- AUD/USD has rebounded strongly to test the psychological resistance of 0.7000.
- A rebound in the risk-on impulse has diminished the DXY’s safe-haven appeal.
- The US CPI will remain in focus, which is seen lower at 8.1%.
The AUD/USD pair has recuperated its entire intraday losses and has printed a fresh intraday high at 0.6966. It seems that the asset has got a fresh blood infusion as a risk-on impulse has rebounded and the US dollar index (DXY)’s safe-haven appeal has eased. The asset has formed an open rejection-reverse now and is likely to add gains after establishing above the opening price at 0.6963.
The DXY has tumbled to near 103.60 as bulls have exhausted after printing a fresh 19-year high at 104.20. After the upbeat Nonfarm Payrolls (NFP), investors are now focusing on the US inflation. The mathematics of a rate hike by the Federal Reserve (Fed) will be derived after solving the duo. Investors are seeing US inflation lower at 8.1% against the prior print of 8.5%.
As higher US NFP bolstered the odds of an aggressive rate hike stance in June, lower inflation print is advocating for not so aggressive hawkish tone by Fed policymakers. Therefore, the dilemma between underpinning stronger NFP and lower CPI has resulted in some potential profit-booking in the DXY.
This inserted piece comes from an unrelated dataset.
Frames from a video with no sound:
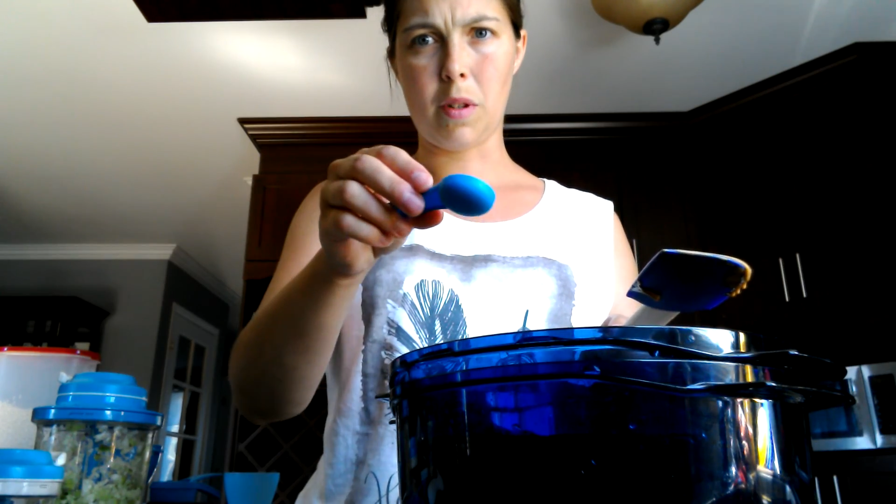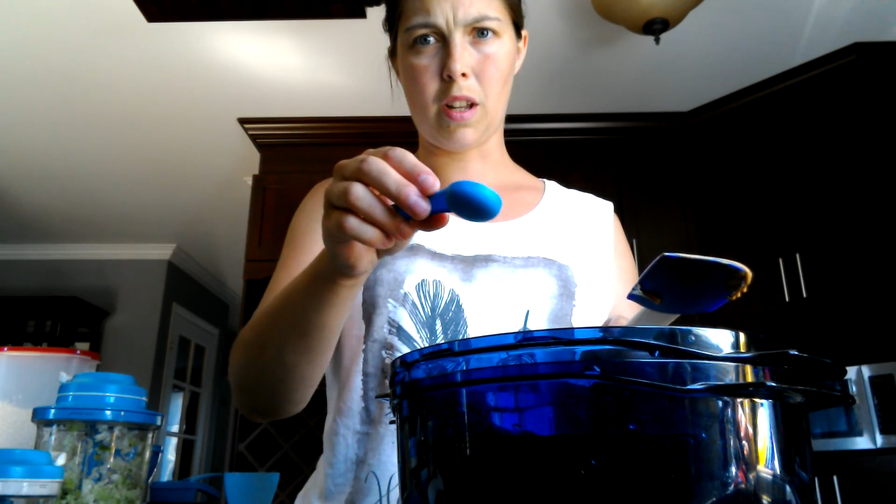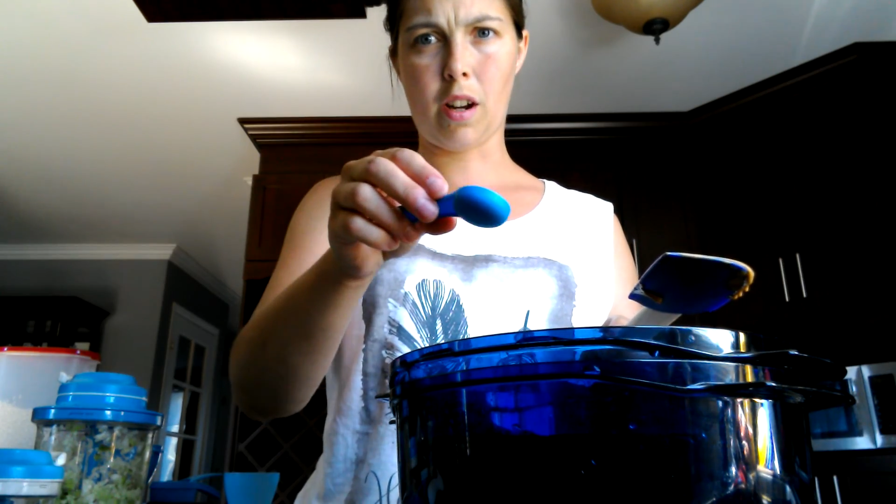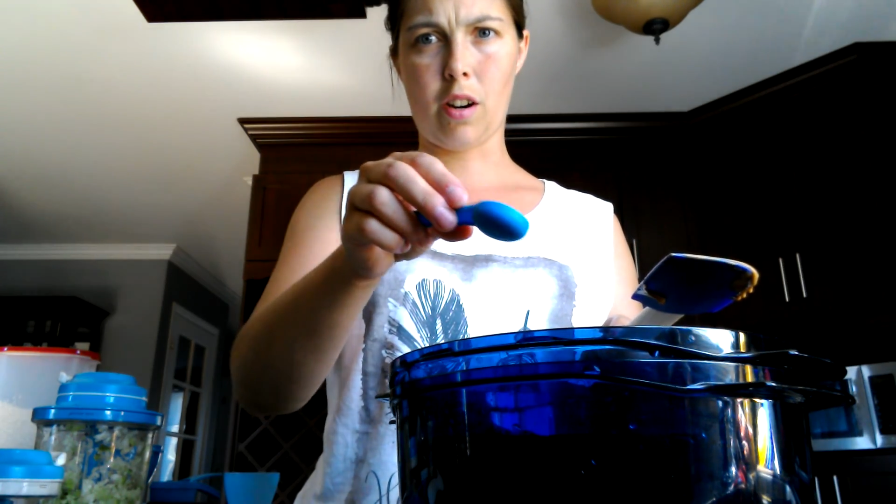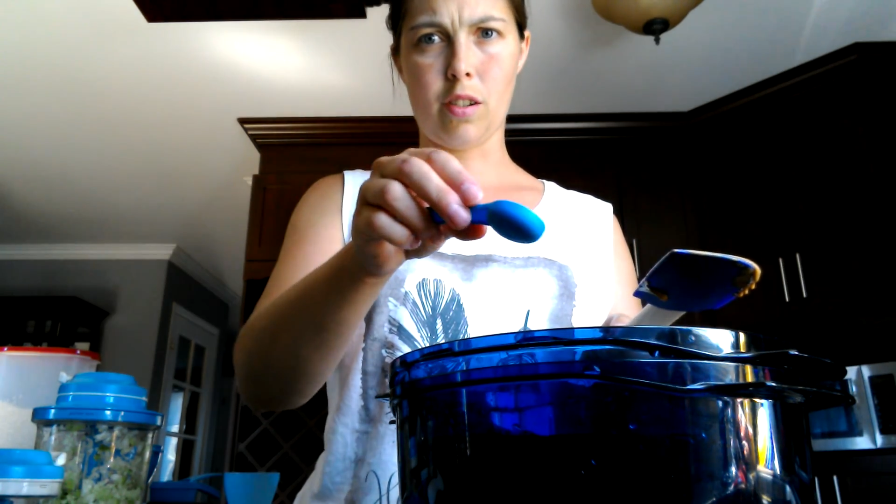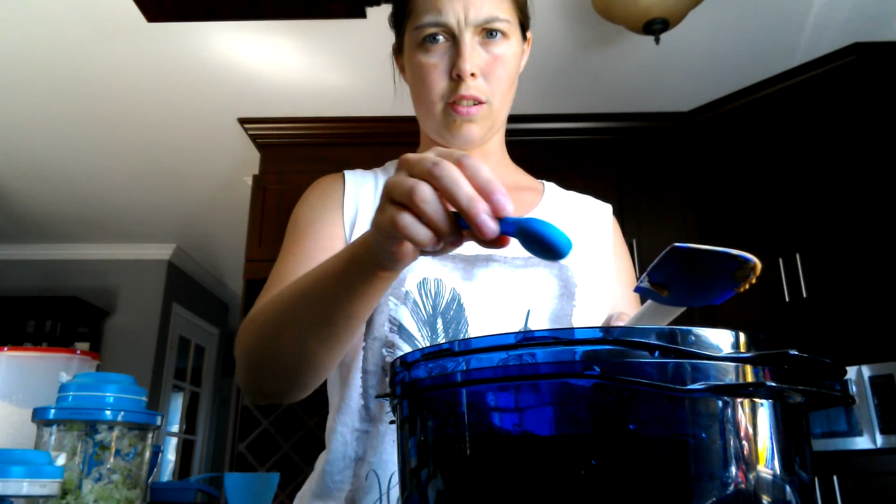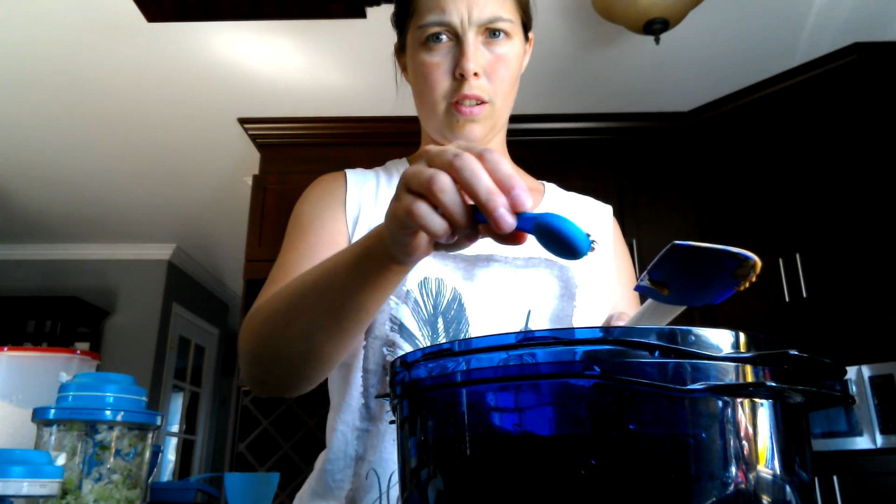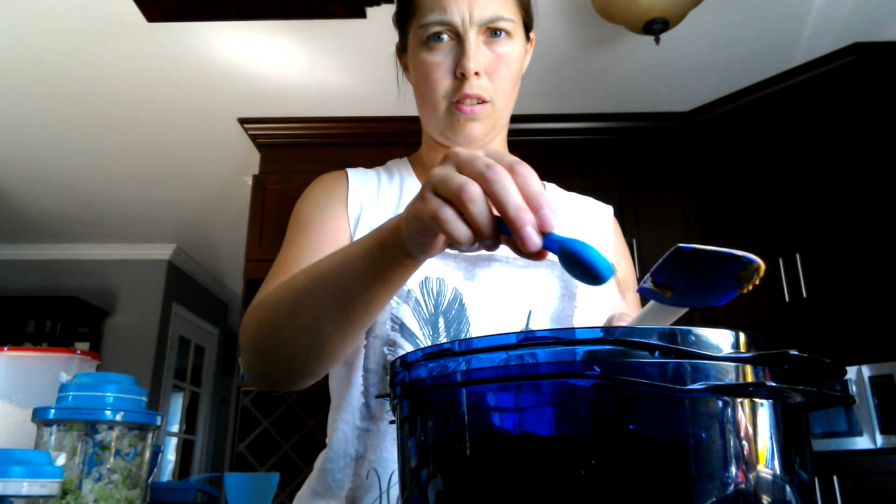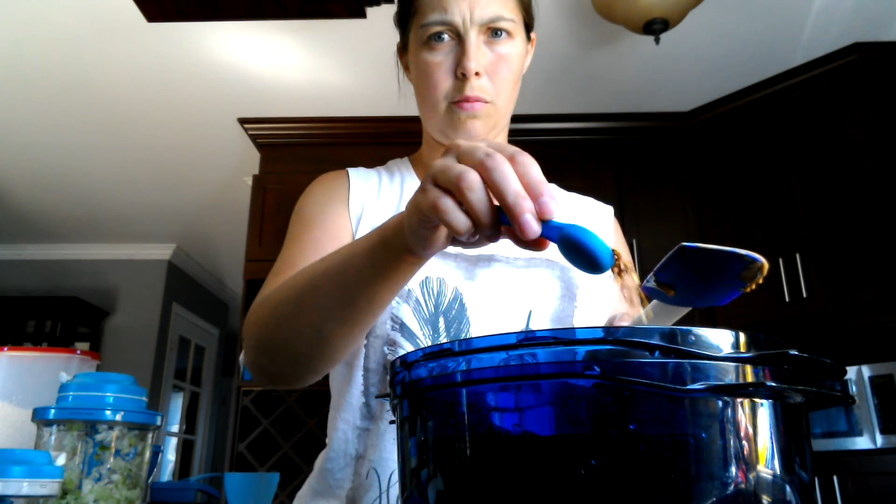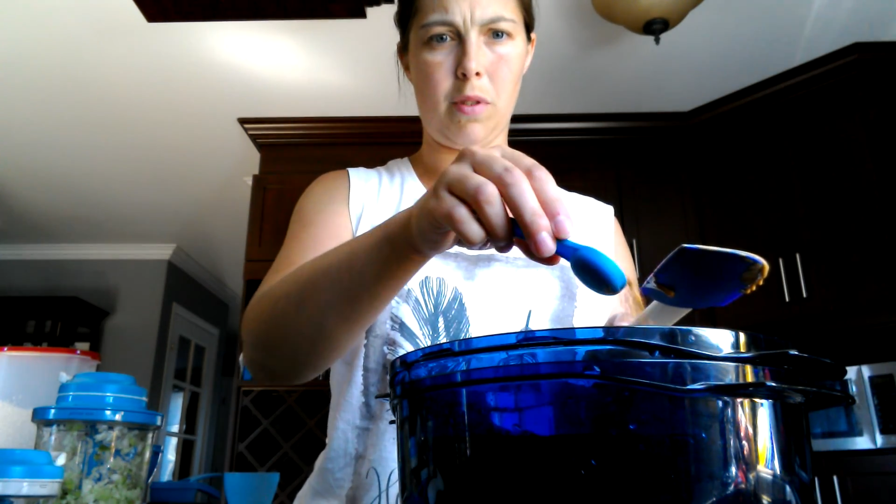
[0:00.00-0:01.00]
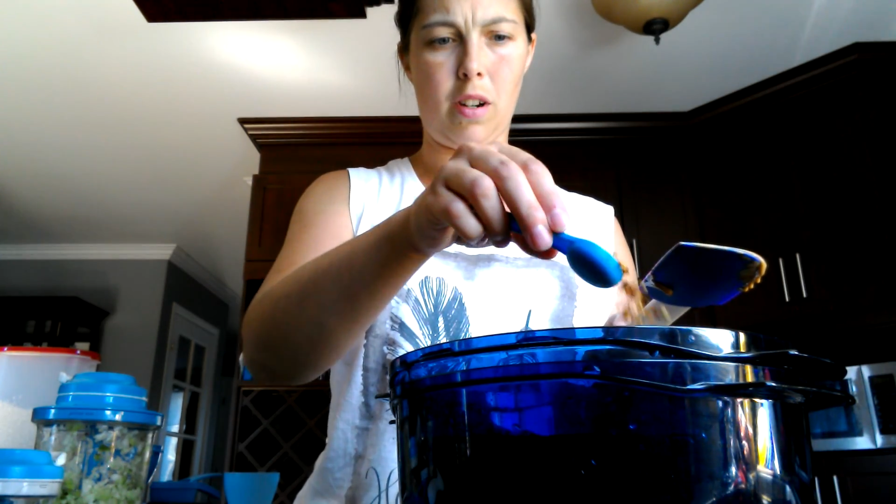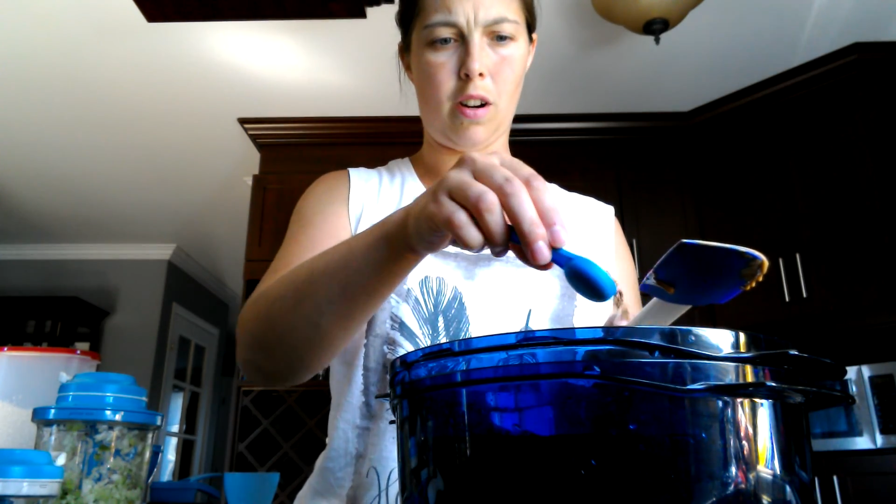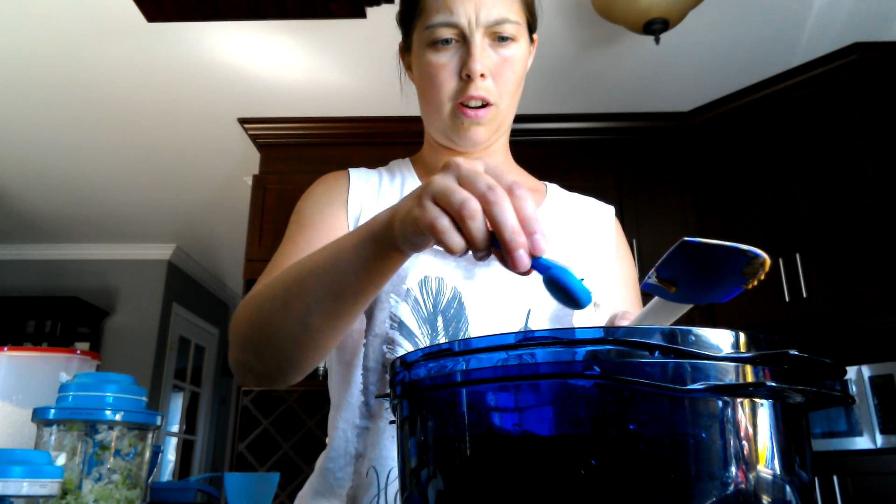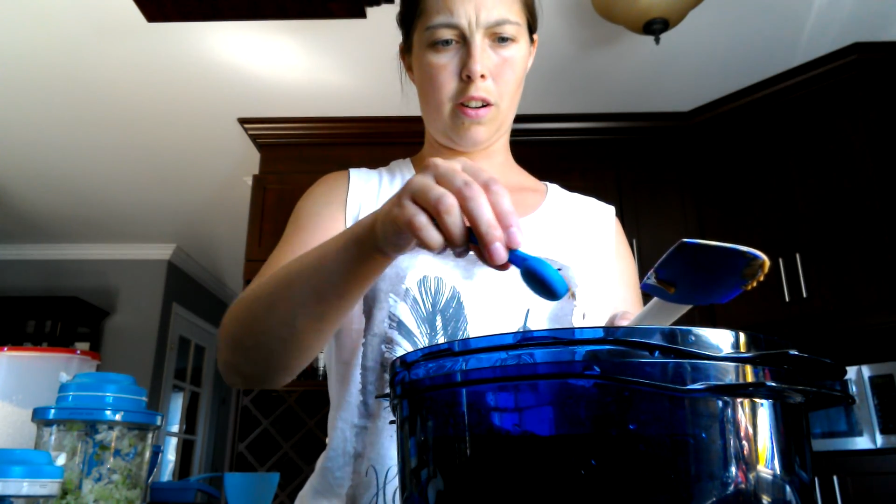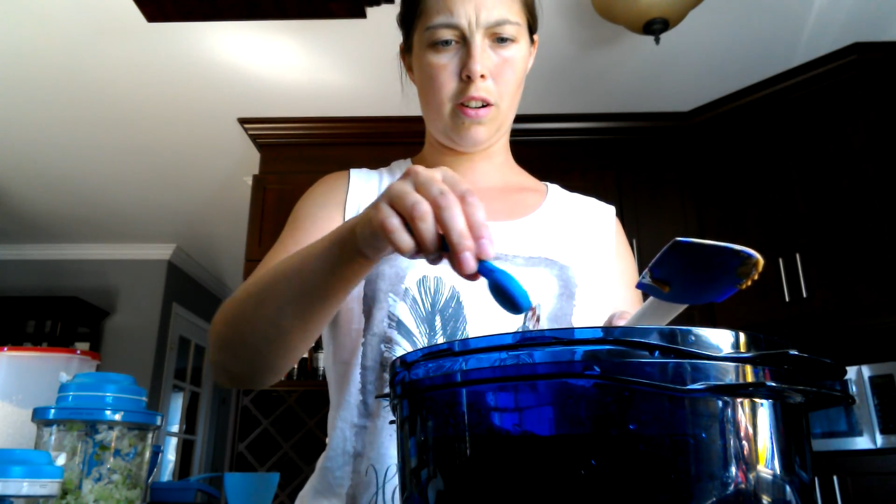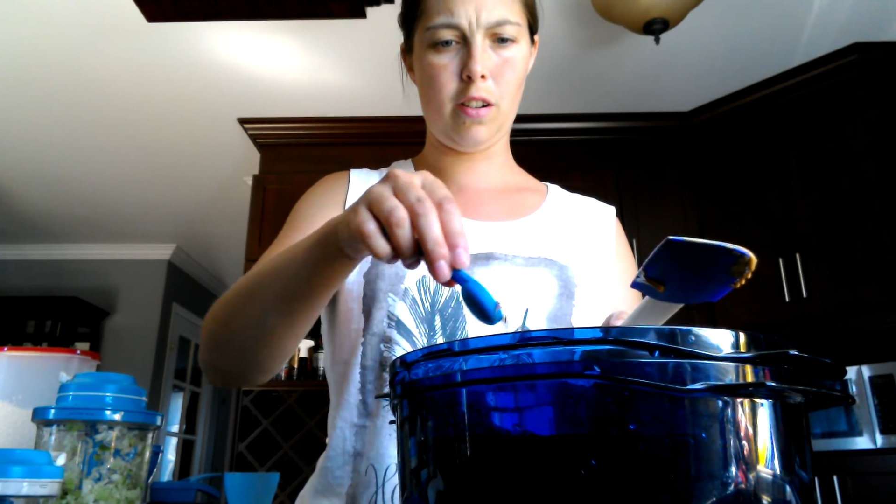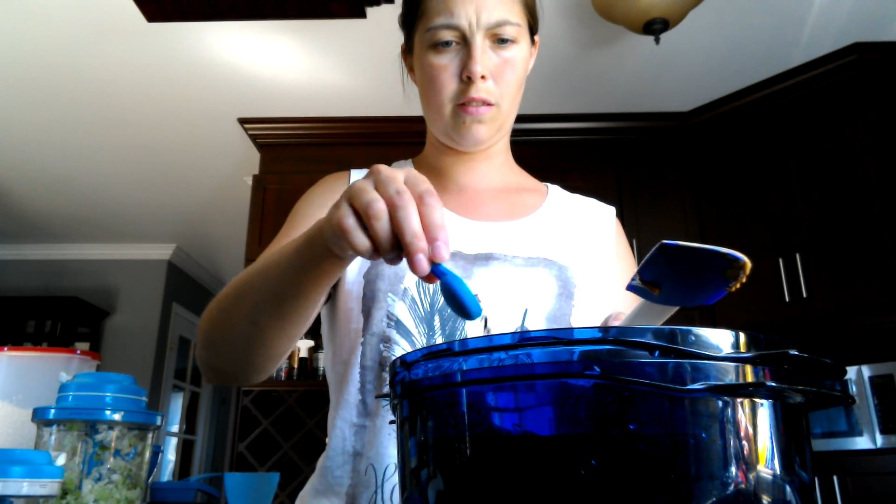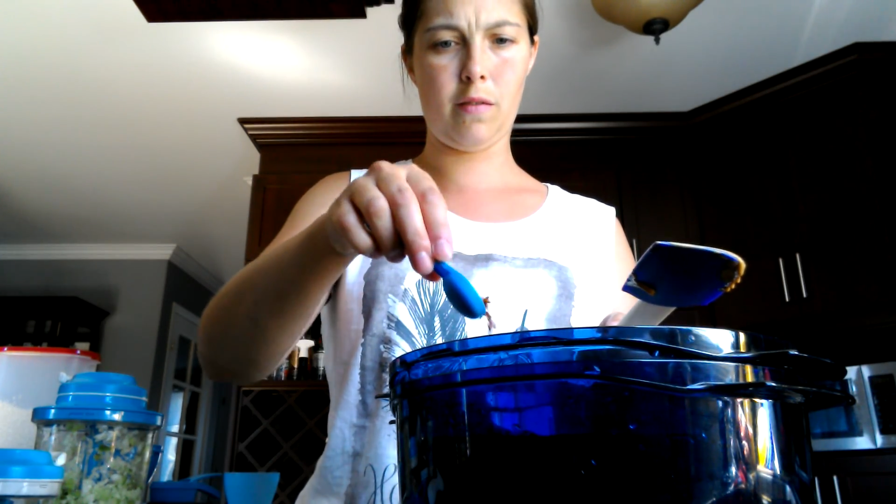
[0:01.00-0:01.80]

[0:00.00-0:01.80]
like ours a little bit hotter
On the aussie front, mixed economic data from Australian agencies are driving the antipodean. Australian quarterly sales data for the first quarter of CY 2022 has landed at 1.2%, higher than the expectation of 1%. While the monthly and yearly figures of National Australia Bank’s Business Confidence printed at 10 and 20 have underperformed the market consensus of 14 and 23 respectively.